Work item:
All records below should be repeated exactly, with the pictures left out.

________________________________________

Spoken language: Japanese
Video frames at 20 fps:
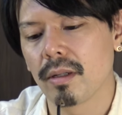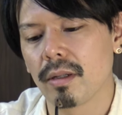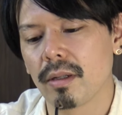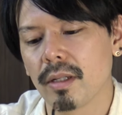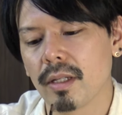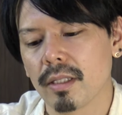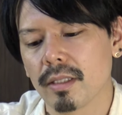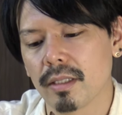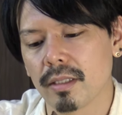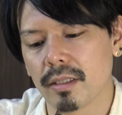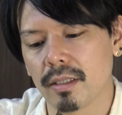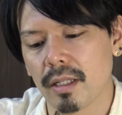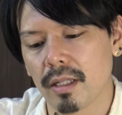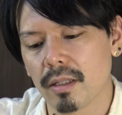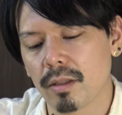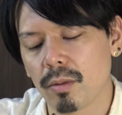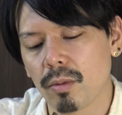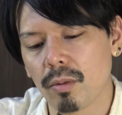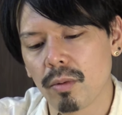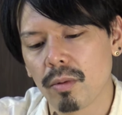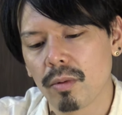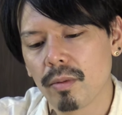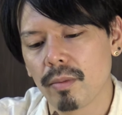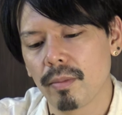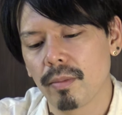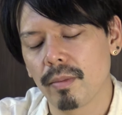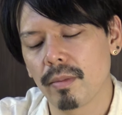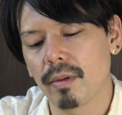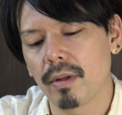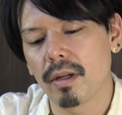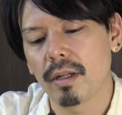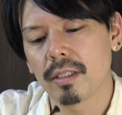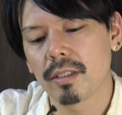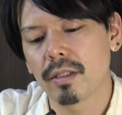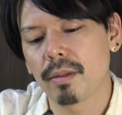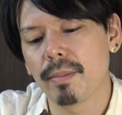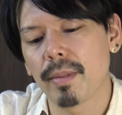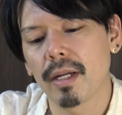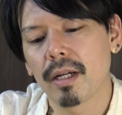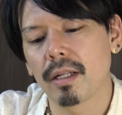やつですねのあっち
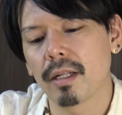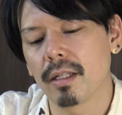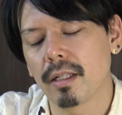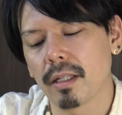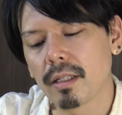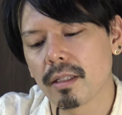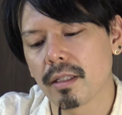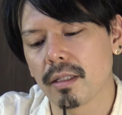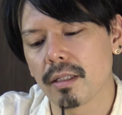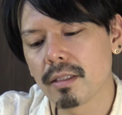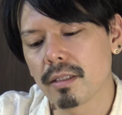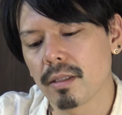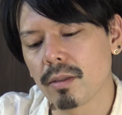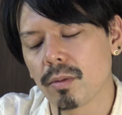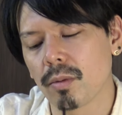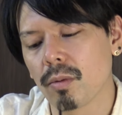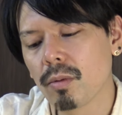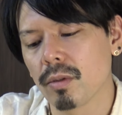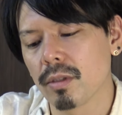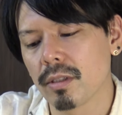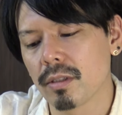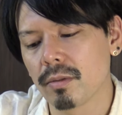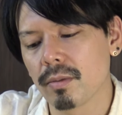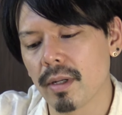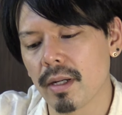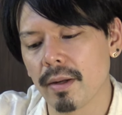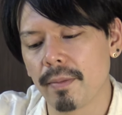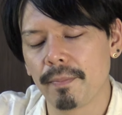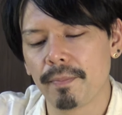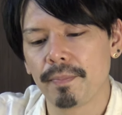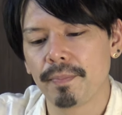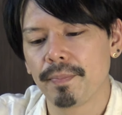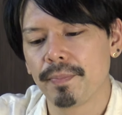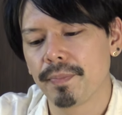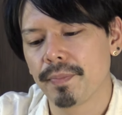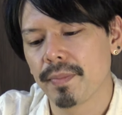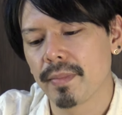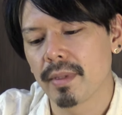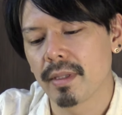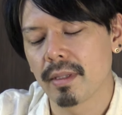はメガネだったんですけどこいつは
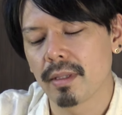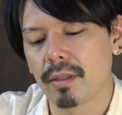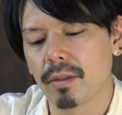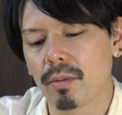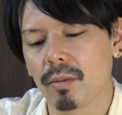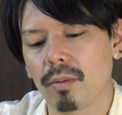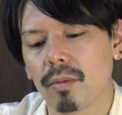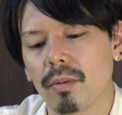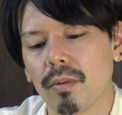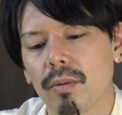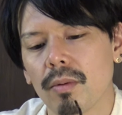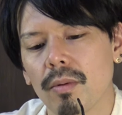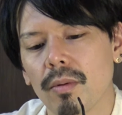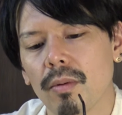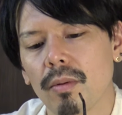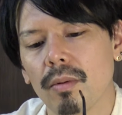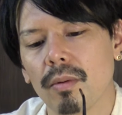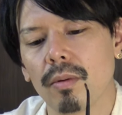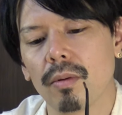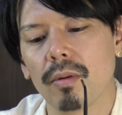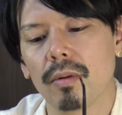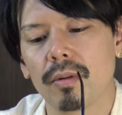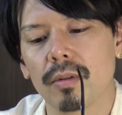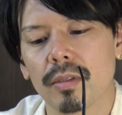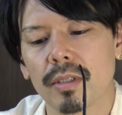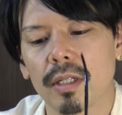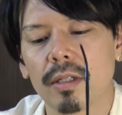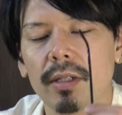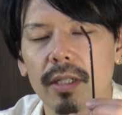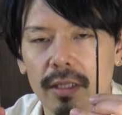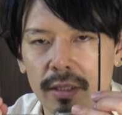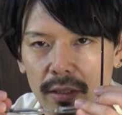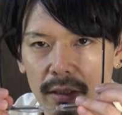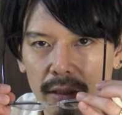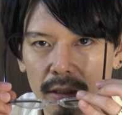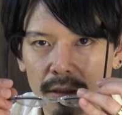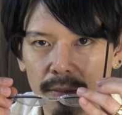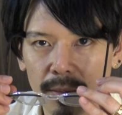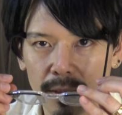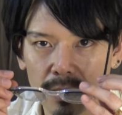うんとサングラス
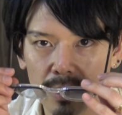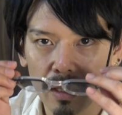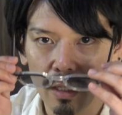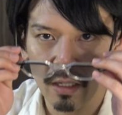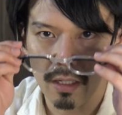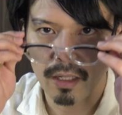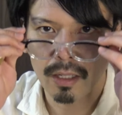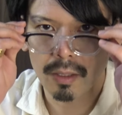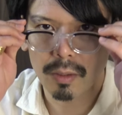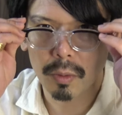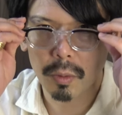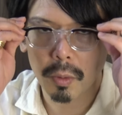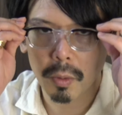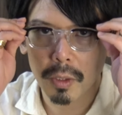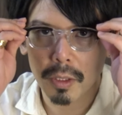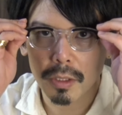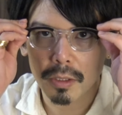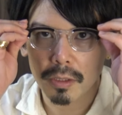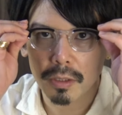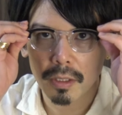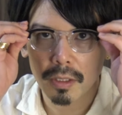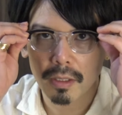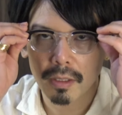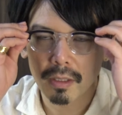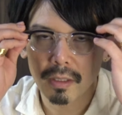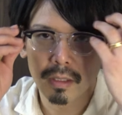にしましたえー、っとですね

________________________________________

Your response:
Spoken language: Japanese
Video frames at 20 fps:
やつですねのあっち
はメガネだったんですけどこいつは
うんとサングラス
にしましたえー、っとですね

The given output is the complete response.